Task details: Copy, from the entries below, each line where the word "Silent" can be found.

[Dataset entries]
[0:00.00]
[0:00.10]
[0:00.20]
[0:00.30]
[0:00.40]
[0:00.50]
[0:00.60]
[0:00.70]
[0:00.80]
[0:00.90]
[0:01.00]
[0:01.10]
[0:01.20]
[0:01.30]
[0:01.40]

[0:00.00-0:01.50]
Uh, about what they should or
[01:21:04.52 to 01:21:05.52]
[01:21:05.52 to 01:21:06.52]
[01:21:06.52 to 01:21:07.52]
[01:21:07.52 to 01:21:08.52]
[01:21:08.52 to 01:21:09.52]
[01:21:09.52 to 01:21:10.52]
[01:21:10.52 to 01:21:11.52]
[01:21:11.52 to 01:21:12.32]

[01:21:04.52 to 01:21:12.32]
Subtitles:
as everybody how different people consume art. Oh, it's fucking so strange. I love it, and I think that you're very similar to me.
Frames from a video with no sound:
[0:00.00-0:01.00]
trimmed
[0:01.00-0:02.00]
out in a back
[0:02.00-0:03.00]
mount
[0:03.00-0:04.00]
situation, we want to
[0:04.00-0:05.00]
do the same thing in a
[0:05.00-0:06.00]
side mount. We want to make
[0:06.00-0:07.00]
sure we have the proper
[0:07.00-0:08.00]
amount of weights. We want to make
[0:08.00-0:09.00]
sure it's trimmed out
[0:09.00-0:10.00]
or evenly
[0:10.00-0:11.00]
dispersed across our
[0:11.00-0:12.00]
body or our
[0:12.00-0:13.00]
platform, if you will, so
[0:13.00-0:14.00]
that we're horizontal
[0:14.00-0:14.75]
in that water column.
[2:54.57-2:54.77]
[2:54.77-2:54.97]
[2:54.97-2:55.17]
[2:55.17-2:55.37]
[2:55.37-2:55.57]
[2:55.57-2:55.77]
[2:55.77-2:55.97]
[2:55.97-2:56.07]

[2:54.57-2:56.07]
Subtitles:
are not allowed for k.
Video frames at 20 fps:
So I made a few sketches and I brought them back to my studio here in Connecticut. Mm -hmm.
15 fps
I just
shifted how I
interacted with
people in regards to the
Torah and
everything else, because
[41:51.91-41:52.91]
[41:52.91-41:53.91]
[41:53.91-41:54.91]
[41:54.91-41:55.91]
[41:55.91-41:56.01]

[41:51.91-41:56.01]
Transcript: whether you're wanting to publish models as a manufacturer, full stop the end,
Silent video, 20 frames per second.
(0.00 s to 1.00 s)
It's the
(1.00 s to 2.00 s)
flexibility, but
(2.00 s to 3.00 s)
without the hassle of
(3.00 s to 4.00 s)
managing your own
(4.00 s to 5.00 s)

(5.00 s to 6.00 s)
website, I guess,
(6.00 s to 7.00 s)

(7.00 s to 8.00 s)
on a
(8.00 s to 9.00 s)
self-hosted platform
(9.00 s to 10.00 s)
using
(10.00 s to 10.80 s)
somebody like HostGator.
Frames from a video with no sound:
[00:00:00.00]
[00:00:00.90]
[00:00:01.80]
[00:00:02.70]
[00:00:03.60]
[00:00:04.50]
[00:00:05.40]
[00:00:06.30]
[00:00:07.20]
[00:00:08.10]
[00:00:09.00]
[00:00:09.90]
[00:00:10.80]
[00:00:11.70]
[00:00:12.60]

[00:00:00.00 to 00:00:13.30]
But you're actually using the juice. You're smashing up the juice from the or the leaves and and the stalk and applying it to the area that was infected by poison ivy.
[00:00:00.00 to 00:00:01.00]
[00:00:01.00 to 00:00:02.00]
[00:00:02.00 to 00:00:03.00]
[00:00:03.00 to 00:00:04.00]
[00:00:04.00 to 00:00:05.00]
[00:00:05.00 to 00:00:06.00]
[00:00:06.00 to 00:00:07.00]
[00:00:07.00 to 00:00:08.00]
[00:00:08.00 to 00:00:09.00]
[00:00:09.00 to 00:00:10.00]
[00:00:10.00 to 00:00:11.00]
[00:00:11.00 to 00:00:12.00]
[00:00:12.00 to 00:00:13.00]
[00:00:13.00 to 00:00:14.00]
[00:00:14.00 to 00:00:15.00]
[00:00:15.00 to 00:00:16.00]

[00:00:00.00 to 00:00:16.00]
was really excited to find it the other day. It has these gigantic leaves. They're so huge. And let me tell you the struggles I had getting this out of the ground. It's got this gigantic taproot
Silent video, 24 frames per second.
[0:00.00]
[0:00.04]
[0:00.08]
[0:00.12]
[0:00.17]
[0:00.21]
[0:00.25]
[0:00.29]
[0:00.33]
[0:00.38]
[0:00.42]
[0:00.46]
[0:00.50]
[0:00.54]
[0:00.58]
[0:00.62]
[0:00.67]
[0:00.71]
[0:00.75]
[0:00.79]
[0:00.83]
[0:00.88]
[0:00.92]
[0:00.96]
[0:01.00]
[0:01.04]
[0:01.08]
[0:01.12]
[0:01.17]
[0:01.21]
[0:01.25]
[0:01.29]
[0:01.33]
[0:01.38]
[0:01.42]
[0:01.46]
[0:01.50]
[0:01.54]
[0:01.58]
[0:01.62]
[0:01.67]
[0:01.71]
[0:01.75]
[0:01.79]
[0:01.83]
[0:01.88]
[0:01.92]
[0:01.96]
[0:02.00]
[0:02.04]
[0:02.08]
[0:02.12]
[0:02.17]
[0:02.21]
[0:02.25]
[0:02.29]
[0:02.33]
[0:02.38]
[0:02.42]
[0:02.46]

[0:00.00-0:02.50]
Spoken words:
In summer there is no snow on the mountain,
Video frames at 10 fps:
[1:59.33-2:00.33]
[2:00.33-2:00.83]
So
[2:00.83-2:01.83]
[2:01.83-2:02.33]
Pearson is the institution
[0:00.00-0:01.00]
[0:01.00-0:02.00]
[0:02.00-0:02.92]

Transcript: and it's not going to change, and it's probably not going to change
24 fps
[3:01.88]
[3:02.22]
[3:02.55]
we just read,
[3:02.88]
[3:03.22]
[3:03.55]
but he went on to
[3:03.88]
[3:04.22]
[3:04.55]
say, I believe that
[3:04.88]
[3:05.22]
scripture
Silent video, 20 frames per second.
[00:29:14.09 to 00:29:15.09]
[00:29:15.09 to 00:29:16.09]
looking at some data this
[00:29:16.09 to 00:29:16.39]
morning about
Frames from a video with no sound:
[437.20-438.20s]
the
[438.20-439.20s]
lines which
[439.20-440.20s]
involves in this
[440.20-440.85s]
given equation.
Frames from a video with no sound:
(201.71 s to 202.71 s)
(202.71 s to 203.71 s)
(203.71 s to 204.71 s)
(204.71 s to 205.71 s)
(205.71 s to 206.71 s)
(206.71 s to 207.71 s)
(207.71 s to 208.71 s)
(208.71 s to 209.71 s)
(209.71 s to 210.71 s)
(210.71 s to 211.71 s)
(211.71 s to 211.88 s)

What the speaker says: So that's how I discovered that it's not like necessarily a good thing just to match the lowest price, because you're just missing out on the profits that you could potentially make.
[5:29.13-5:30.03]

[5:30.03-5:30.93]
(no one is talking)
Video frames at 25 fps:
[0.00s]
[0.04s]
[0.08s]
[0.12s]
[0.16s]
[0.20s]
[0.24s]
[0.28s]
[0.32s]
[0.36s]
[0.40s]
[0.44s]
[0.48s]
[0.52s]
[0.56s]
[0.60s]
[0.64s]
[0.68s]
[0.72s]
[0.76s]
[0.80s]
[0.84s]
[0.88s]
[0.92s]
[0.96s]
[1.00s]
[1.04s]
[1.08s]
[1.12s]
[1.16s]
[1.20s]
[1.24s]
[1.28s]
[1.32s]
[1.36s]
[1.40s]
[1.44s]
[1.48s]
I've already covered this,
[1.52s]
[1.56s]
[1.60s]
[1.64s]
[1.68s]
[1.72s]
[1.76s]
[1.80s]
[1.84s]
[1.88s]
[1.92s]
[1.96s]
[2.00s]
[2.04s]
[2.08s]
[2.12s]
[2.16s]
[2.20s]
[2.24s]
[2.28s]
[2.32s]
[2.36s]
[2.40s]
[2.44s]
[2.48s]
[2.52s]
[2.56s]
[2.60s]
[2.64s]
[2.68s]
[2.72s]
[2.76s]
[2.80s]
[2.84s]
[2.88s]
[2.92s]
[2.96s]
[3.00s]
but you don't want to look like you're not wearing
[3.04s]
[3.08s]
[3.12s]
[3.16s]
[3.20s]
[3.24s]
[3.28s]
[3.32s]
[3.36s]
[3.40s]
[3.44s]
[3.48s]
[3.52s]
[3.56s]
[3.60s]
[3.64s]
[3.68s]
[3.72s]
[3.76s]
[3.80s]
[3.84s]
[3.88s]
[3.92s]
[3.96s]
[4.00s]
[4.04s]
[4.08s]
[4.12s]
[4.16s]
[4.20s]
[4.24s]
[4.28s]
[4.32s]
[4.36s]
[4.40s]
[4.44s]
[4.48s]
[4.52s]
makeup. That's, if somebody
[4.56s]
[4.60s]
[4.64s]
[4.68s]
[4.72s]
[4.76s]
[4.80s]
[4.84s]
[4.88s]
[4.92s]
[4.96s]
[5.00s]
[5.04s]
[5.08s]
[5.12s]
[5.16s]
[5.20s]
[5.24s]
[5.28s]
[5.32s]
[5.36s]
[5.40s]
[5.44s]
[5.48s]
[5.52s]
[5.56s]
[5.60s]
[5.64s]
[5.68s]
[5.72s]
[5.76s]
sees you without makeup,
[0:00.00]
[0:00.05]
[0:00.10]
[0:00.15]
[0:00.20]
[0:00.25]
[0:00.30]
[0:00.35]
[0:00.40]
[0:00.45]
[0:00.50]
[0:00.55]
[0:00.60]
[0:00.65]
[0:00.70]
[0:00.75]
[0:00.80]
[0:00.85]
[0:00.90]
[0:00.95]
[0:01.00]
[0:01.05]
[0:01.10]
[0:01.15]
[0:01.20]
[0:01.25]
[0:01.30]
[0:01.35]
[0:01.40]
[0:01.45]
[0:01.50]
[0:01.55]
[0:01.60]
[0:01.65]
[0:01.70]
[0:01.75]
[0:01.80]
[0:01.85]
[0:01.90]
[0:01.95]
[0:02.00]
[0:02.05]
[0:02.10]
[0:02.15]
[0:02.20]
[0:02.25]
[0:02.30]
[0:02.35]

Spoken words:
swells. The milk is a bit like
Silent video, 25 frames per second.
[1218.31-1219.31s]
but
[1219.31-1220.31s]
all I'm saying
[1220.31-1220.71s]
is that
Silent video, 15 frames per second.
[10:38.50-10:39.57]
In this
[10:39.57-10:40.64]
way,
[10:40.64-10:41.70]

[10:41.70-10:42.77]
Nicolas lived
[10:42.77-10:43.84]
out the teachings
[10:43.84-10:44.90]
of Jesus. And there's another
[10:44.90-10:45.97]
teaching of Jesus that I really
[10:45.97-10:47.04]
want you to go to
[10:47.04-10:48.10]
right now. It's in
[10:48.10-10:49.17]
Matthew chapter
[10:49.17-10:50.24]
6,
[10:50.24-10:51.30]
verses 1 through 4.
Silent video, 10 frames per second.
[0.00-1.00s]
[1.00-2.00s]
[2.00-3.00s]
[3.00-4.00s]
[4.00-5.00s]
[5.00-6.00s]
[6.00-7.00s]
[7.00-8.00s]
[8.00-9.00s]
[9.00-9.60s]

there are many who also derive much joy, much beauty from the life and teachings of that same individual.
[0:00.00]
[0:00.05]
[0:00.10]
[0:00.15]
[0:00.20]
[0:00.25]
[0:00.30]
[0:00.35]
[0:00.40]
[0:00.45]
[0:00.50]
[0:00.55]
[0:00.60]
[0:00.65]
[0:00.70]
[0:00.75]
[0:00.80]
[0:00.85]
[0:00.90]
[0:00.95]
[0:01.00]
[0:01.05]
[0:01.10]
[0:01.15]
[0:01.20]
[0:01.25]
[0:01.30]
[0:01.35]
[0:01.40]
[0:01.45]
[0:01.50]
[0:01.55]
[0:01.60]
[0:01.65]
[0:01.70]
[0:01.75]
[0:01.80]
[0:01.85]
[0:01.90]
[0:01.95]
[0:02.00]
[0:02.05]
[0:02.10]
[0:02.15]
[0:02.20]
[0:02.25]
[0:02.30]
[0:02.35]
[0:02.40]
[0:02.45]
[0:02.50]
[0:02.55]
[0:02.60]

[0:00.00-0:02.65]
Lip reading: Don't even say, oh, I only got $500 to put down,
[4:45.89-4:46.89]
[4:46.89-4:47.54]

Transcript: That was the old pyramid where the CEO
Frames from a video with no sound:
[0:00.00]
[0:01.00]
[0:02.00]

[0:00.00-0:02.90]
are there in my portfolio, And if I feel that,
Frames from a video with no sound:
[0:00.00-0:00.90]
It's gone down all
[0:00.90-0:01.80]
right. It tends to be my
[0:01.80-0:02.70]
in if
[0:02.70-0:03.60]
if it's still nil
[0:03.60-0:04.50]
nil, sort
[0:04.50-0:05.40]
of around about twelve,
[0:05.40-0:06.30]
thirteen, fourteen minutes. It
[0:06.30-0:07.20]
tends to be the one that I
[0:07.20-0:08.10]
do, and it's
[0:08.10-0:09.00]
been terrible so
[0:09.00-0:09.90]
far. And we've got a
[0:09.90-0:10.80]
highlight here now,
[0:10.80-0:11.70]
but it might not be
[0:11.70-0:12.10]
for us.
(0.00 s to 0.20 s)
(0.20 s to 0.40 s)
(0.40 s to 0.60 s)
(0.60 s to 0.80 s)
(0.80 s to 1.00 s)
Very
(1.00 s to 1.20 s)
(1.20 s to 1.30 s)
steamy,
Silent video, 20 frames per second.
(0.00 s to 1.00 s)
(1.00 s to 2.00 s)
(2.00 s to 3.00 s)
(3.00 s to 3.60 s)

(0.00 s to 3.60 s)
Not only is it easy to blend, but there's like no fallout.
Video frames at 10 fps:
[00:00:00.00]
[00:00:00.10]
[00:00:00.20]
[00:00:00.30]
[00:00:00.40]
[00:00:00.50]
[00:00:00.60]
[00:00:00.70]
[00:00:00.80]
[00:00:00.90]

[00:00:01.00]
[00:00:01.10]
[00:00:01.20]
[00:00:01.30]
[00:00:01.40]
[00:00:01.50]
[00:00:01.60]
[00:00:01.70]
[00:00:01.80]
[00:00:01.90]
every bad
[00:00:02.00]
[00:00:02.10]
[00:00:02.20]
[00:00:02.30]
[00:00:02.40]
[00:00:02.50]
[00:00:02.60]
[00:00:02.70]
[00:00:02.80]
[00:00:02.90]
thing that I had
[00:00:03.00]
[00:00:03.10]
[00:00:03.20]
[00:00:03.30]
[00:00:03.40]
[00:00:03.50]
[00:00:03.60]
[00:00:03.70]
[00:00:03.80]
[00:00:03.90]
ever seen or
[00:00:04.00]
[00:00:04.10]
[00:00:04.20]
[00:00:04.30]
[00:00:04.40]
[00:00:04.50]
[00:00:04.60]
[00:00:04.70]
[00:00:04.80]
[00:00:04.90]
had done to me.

Written solution:
Silent video, 20 frames per second.
Silent video, 24 frames per second.
Silent video, 20 frames per second.
Silent video, 25 frames per second.
Silent video, 15 frames per second.
Silent video, 10 frames per second.
Silent video, 20 frames per second.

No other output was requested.